▸ **Exercise objective**:
In the records below, the lines between the one holding "Frames from a" and the one holding "[9.90-10.80s]", inclusive, are to be transcribed exactly; no pictures are to be included.

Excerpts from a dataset
________
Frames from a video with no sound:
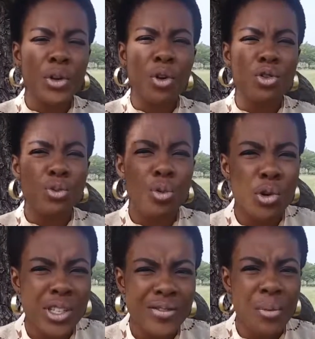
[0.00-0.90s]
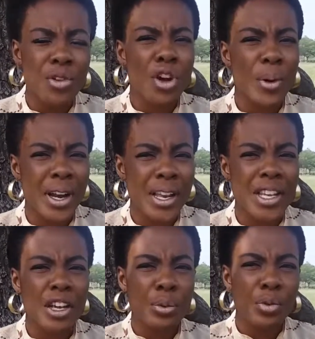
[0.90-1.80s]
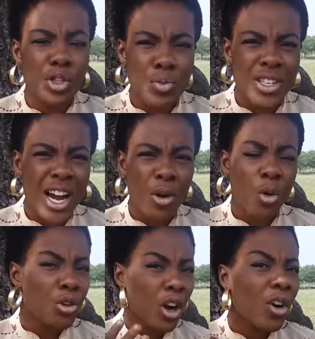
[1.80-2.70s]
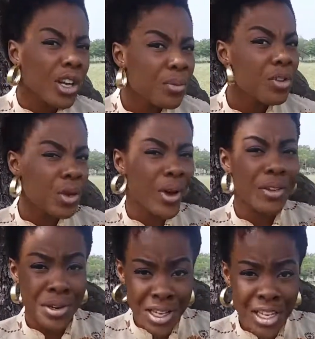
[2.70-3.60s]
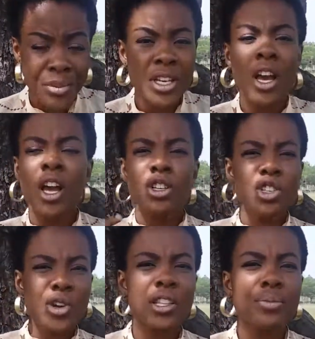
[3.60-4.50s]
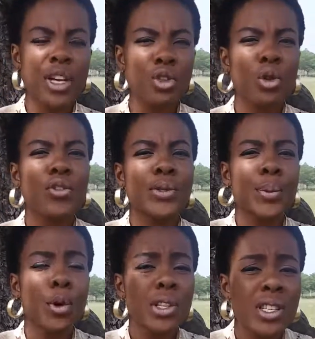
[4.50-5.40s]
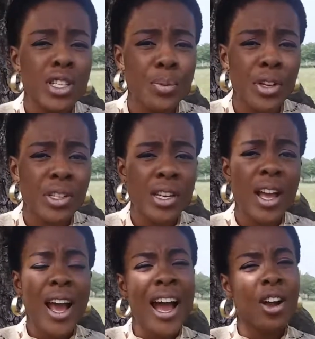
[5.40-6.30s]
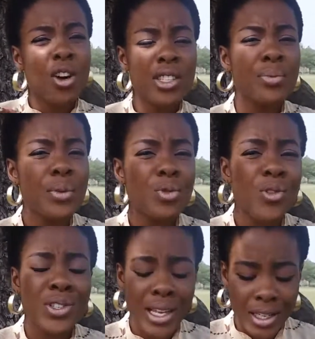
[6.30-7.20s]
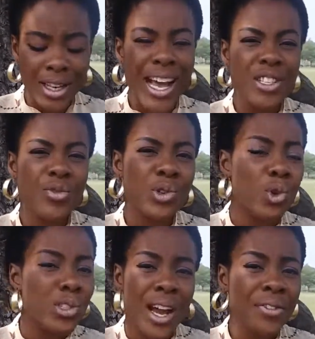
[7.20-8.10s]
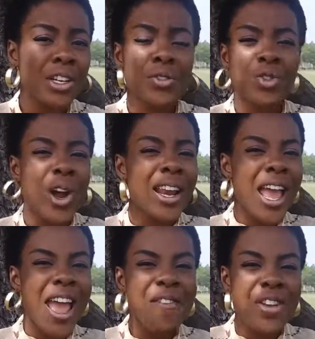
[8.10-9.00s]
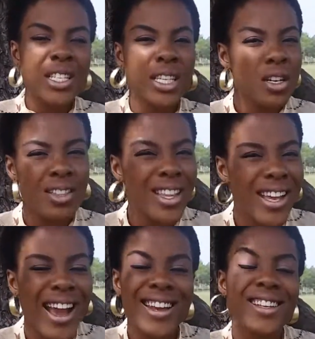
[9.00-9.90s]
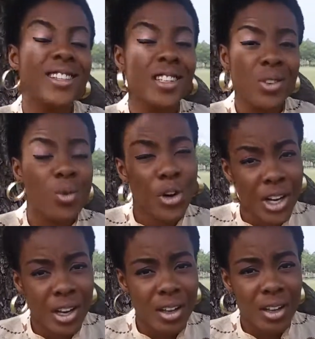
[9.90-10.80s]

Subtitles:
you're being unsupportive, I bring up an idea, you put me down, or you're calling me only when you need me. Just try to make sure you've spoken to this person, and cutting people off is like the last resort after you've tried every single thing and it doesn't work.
________
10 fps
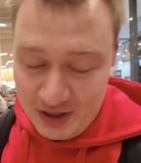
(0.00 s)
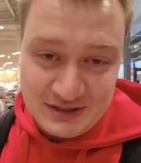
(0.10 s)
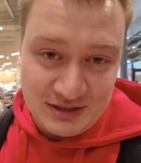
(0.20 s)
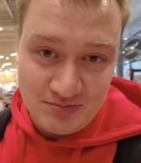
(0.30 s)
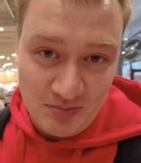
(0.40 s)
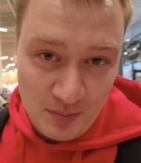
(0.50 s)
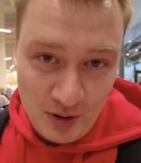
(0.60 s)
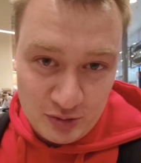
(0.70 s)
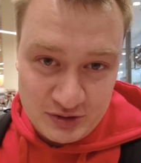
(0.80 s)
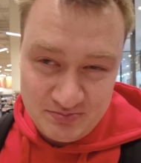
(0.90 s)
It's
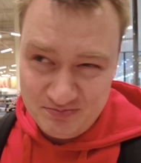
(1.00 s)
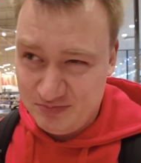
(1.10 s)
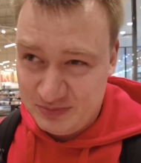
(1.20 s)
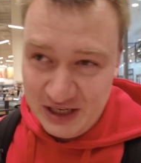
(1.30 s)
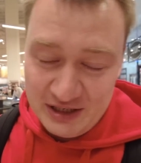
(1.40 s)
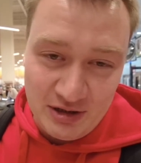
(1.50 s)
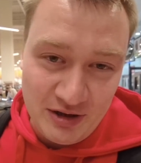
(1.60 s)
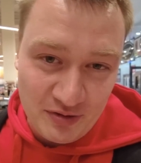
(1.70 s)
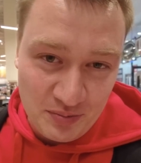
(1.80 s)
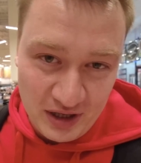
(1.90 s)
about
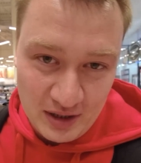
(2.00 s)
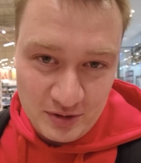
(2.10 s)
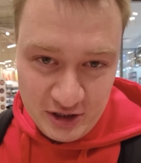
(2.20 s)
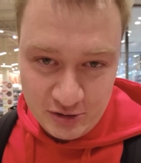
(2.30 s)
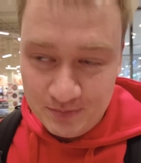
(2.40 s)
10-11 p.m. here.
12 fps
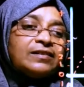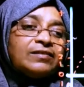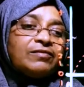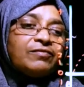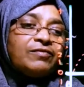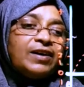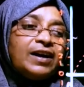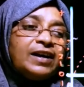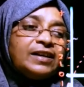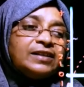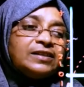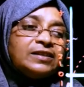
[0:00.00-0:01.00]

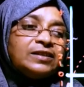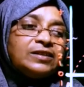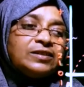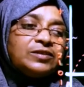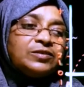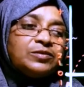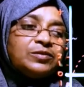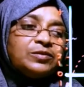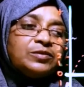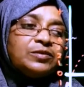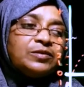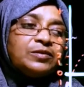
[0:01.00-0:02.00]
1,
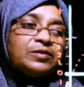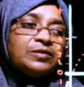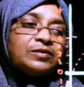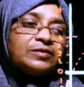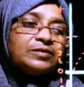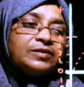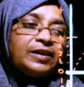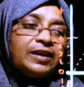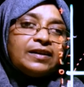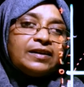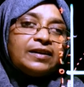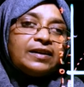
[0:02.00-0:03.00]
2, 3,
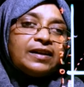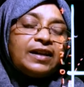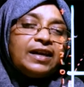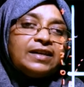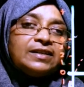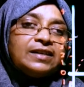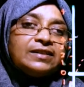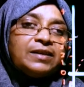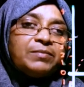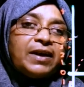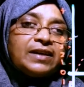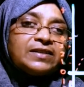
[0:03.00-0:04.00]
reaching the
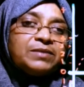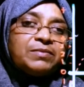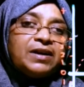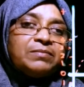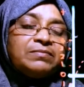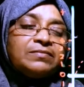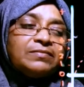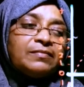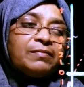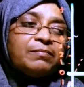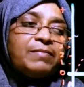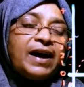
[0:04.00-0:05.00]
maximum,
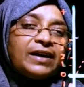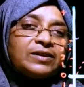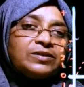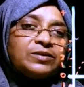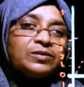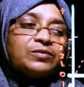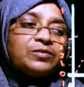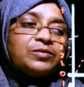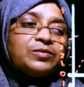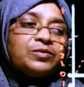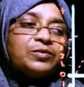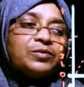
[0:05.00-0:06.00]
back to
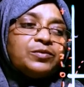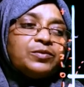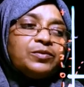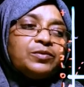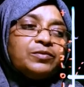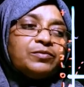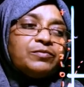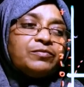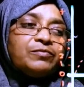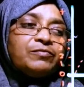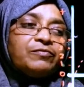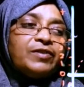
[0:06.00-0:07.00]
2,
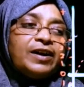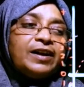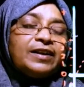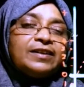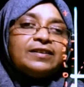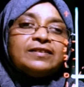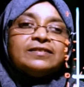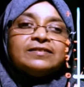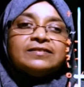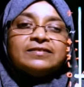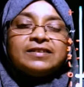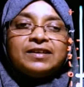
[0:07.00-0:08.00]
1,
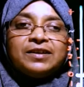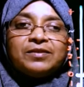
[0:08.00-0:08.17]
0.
________
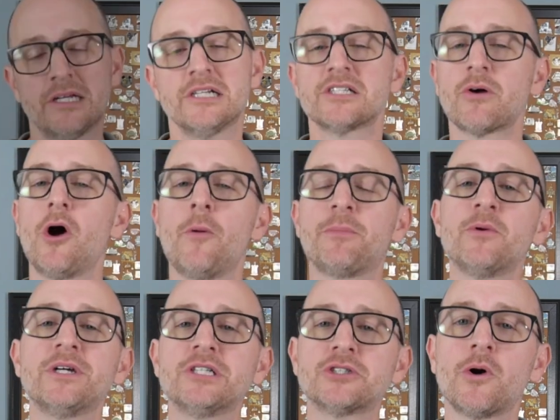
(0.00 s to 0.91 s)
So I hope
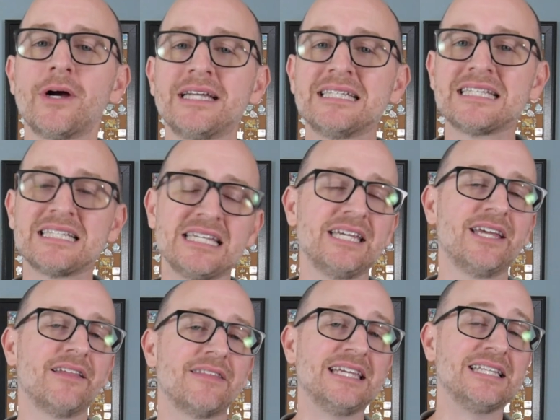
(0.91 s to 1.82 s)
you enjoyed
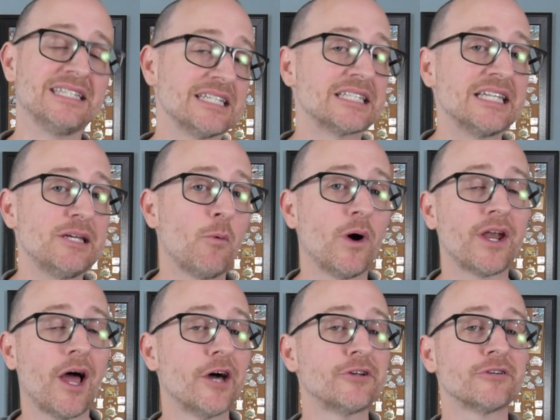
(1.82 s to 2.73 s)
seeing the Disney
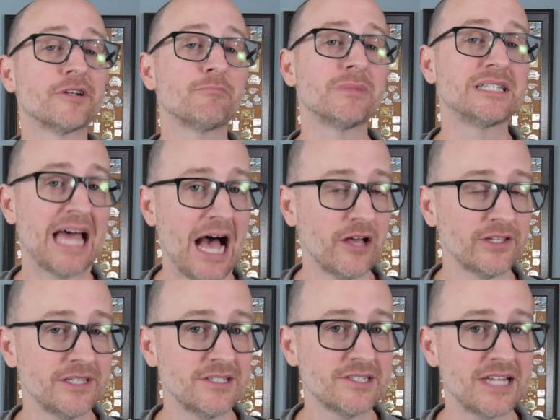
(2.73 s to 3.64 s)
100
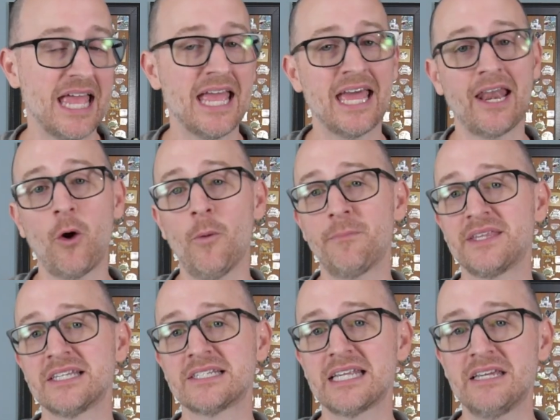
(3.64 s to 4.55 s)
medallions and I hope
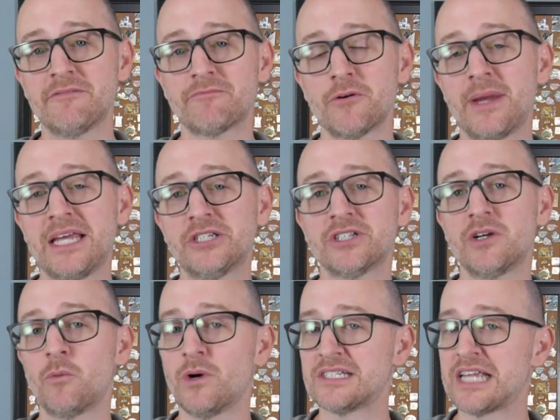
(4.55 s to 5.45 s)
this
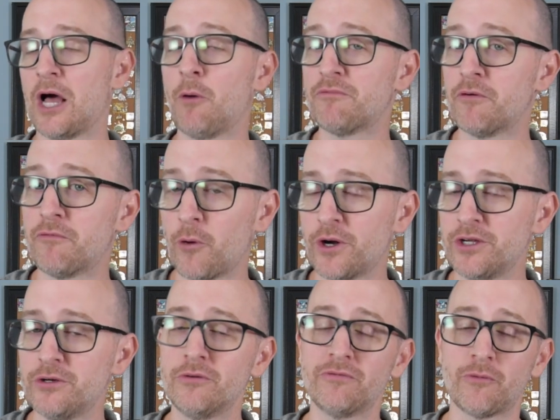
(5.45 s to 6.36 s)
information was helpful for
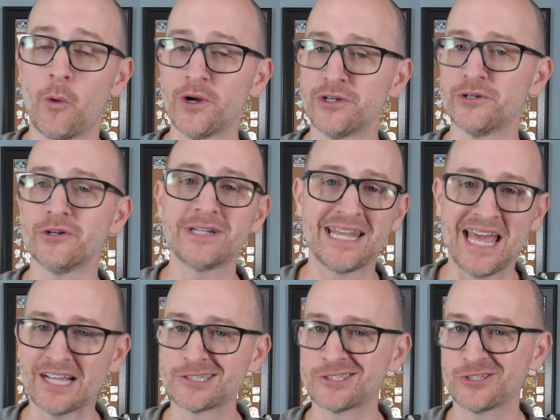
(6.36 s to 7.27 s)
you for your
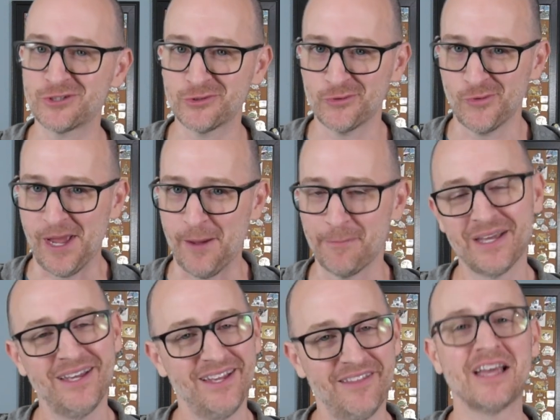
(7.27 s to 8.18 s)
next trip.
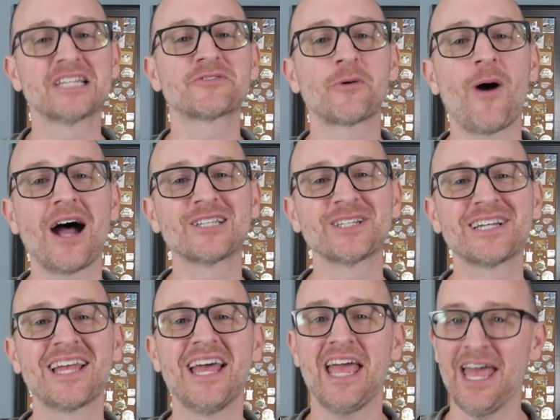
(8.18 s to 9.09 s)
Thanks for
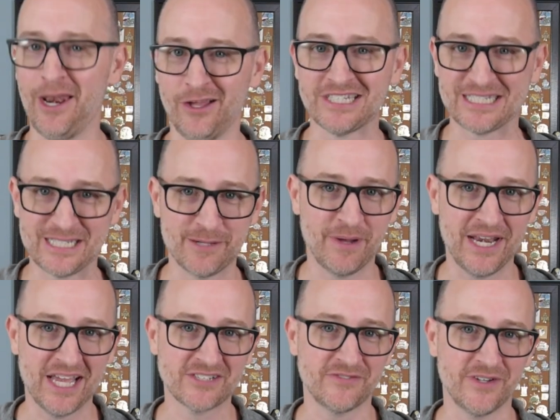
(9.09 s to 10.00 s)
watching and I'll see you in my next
________
▸ **The answer**:
Frames from a video with no sound:
[0.00-0.90s]
[0.90-1.80s]
[1.80-2.70s]
[2.70-3.60s]
[3.60-4.50s]
[4.50-5.40s]
[5.40-6.30s]
[6.30-7.20s]
[7.20-8.10s]
[8.10-9.00s]
[9.00-9.90s]
[9.90-10.80s]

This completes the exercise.